Top of Record excerpts
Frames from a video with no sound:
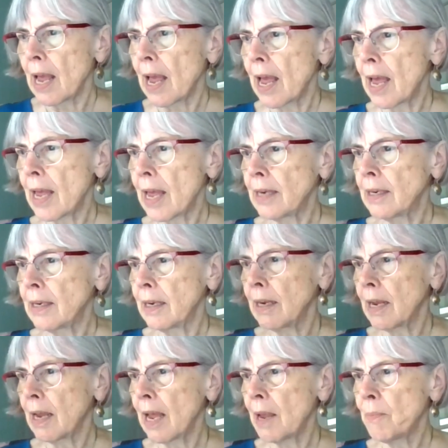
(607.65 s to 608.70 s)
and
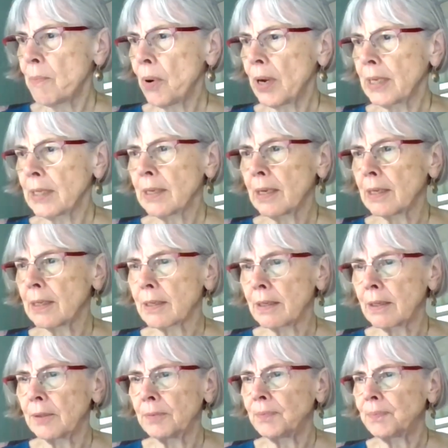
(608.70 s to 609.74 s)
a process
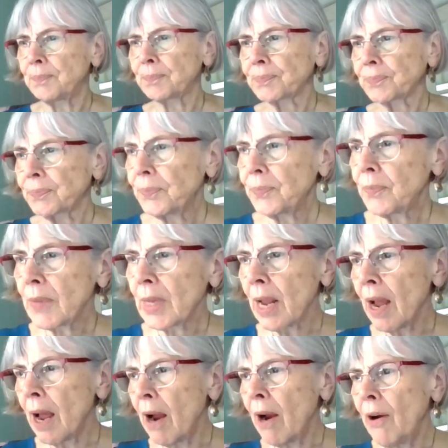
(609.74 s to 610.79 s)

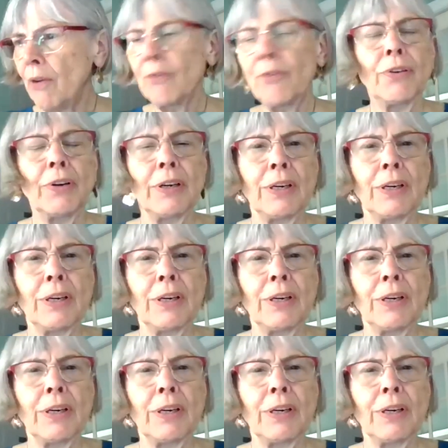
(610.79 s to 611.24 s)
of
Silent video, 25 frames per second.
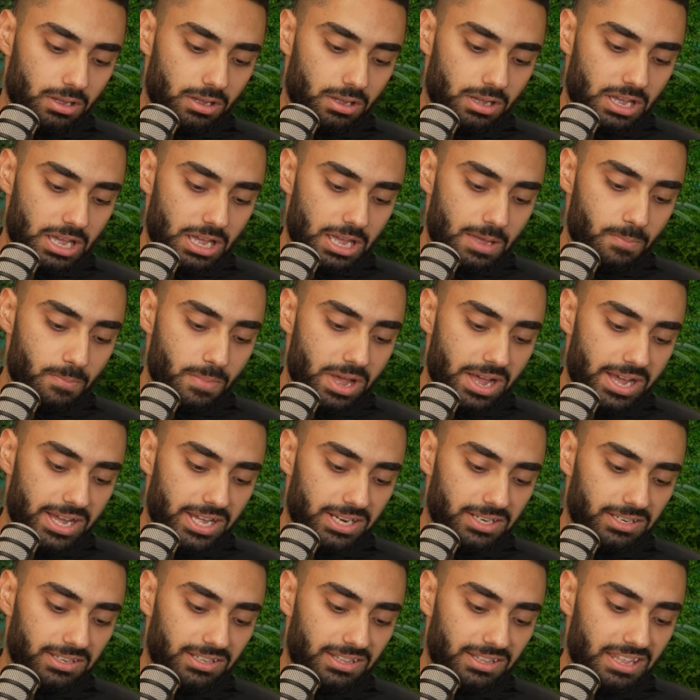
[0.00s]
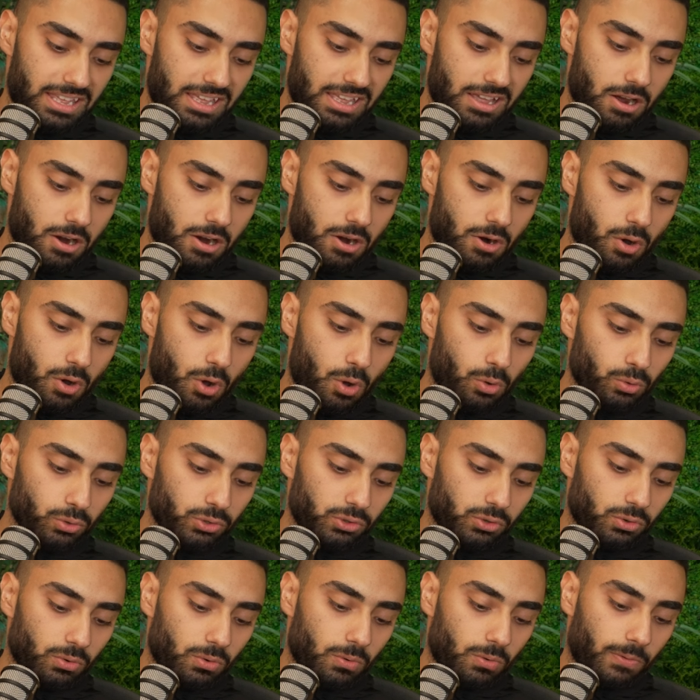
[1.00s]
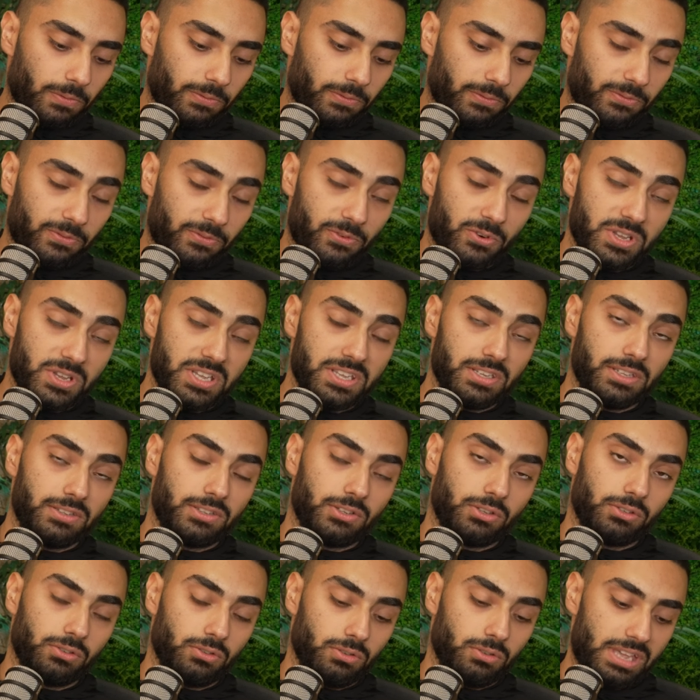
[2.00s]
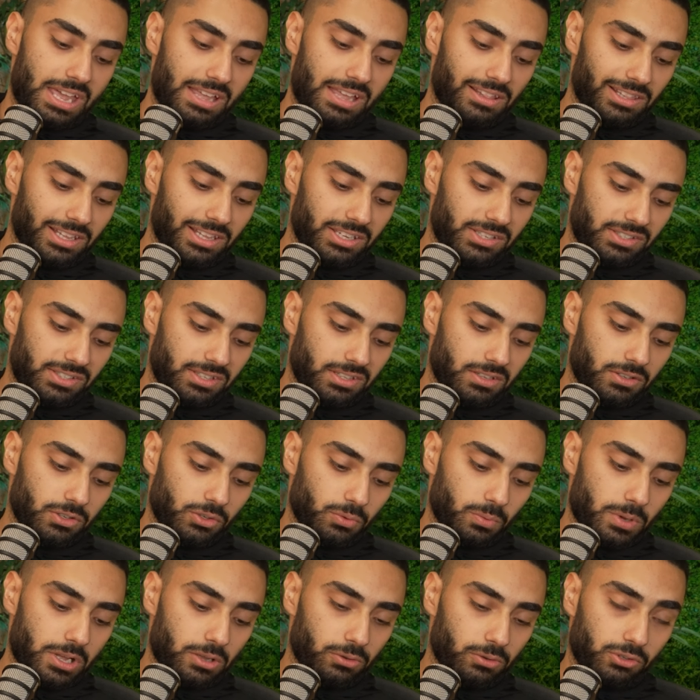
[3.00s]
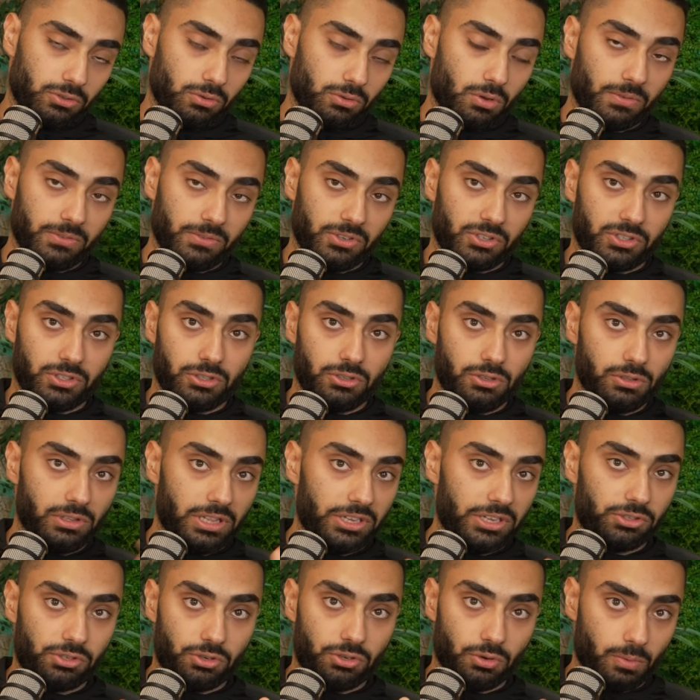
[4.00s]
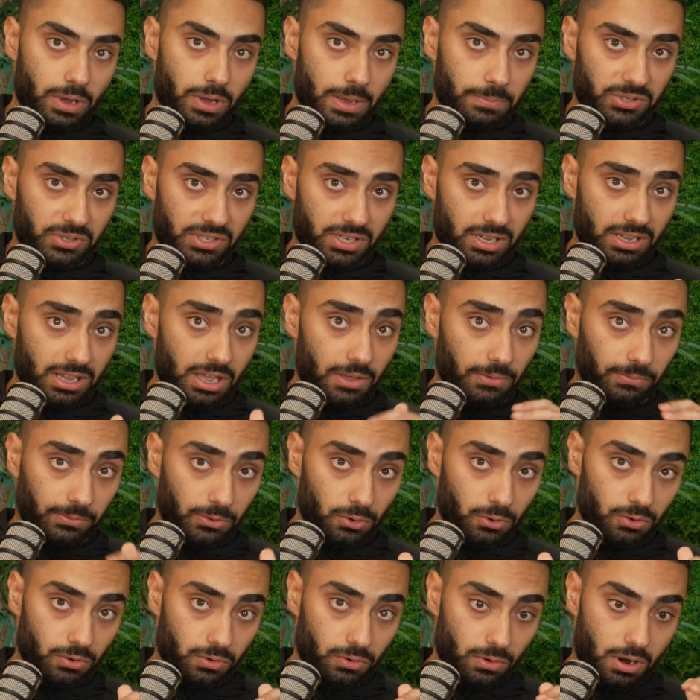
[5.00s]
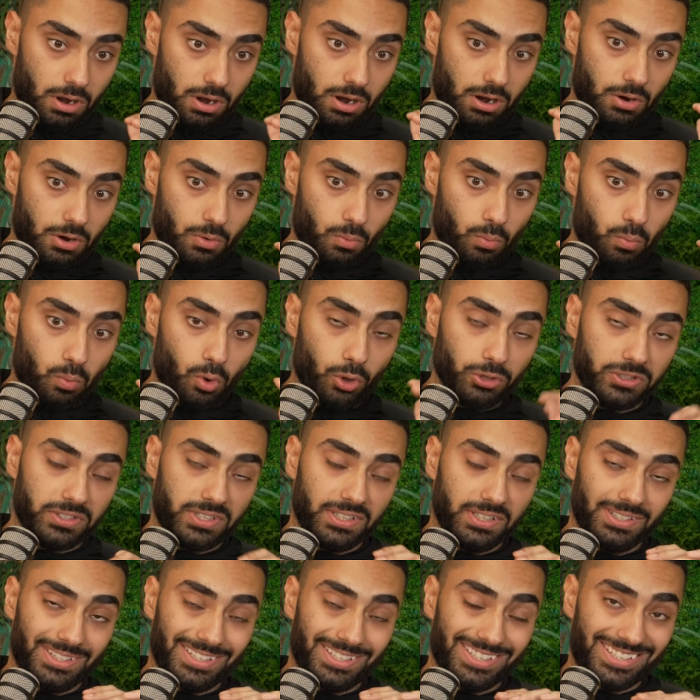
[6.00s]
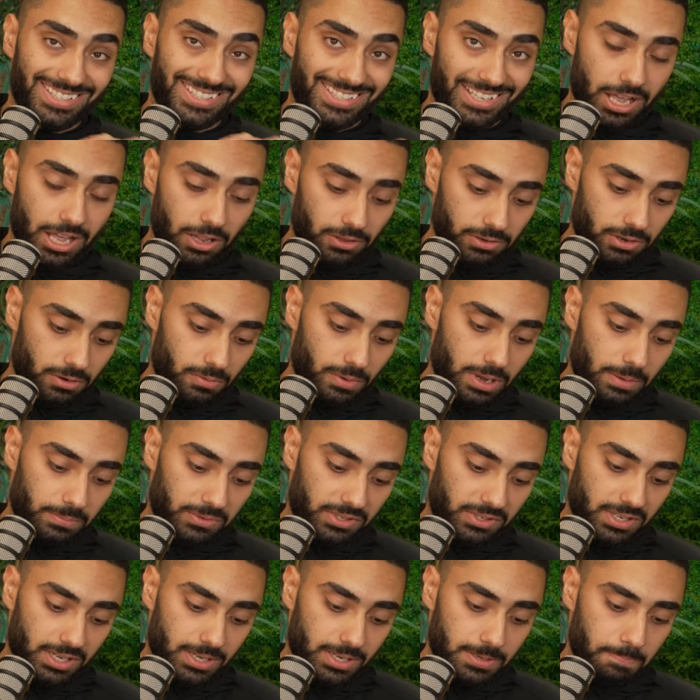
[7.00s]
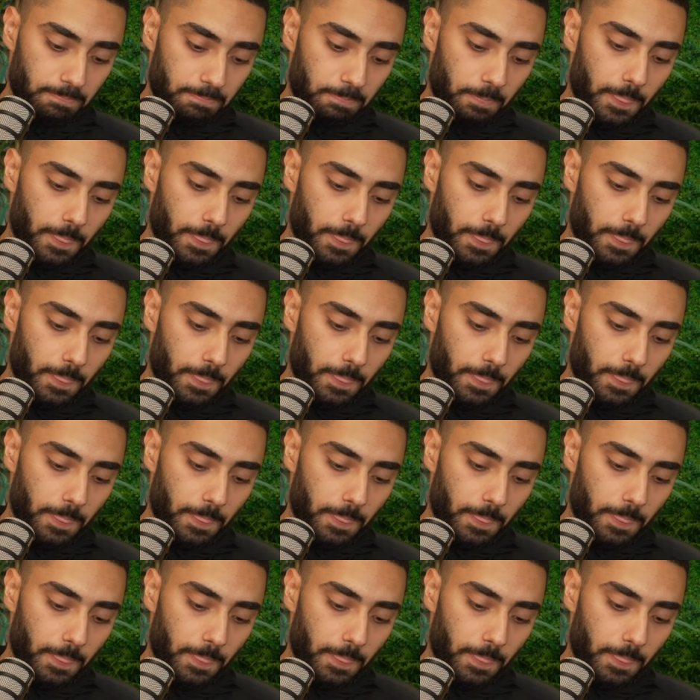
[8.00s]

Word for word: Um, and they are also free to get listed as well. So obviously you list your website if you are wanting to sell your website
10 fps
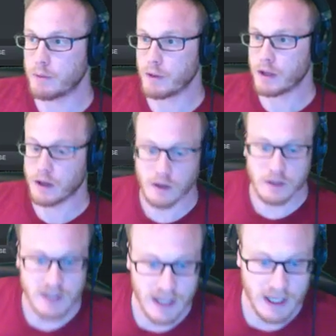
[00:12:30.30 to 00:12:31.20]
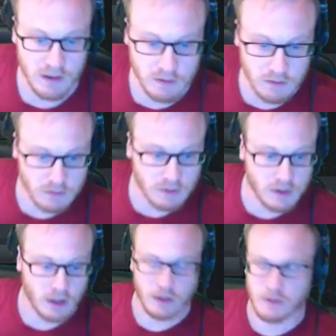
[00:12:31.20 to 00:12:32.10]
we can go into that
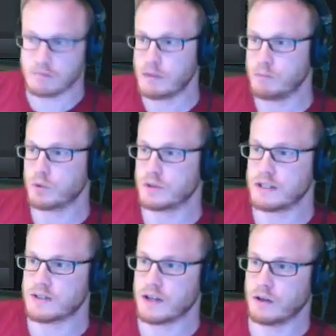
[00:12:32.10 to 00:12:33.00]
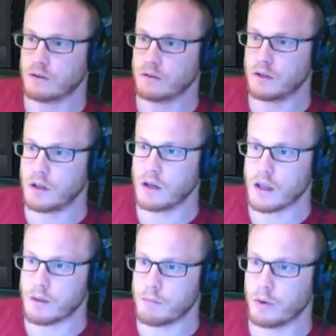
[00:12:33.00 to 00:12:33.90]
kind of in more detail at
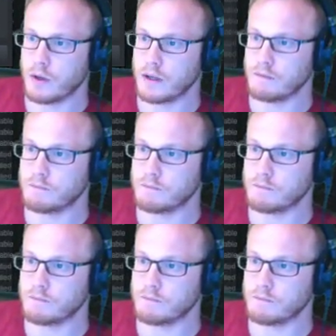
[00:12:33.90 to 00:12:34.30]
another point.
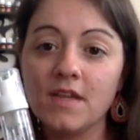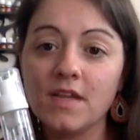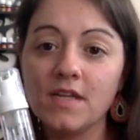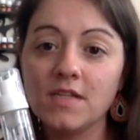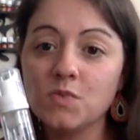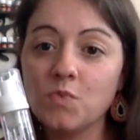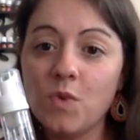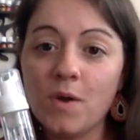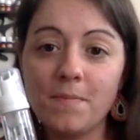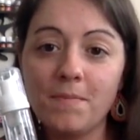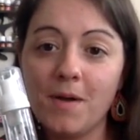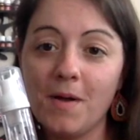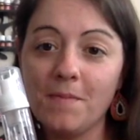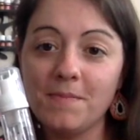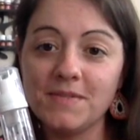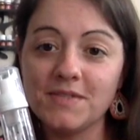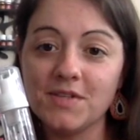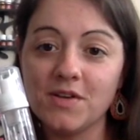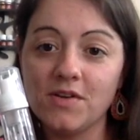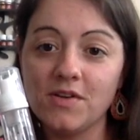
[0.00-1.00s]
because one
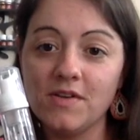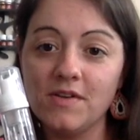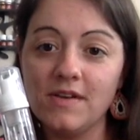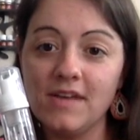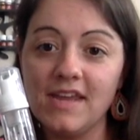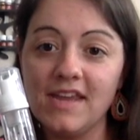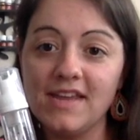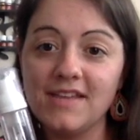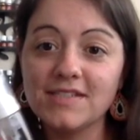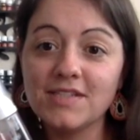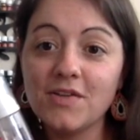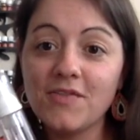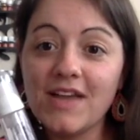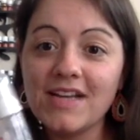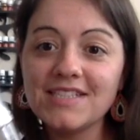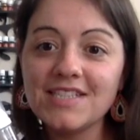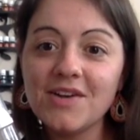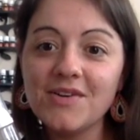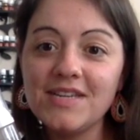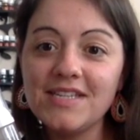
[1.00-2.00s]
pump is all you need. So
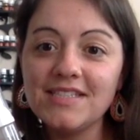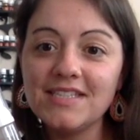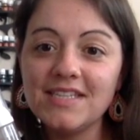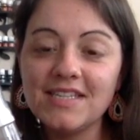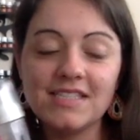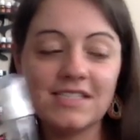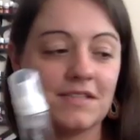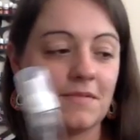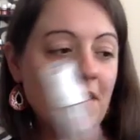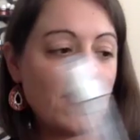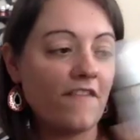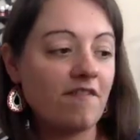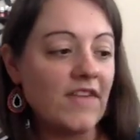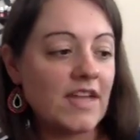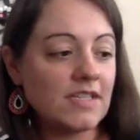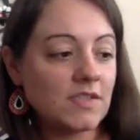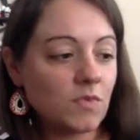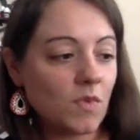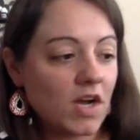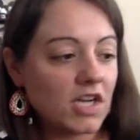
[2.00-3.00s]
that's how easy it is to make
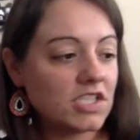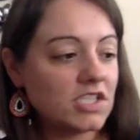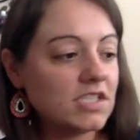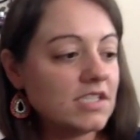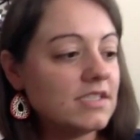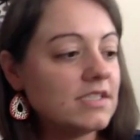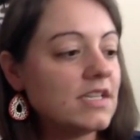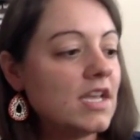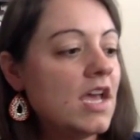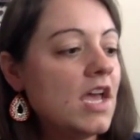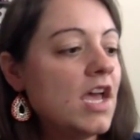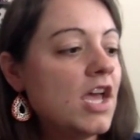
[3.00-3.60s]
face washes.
Bottom of Record excerpts
▶ What to produce
Wherever a line in the entries above holds "video", copy that line.

▶ Answer box
Frames from a video with no sound:
Silent video, 25 frames per second.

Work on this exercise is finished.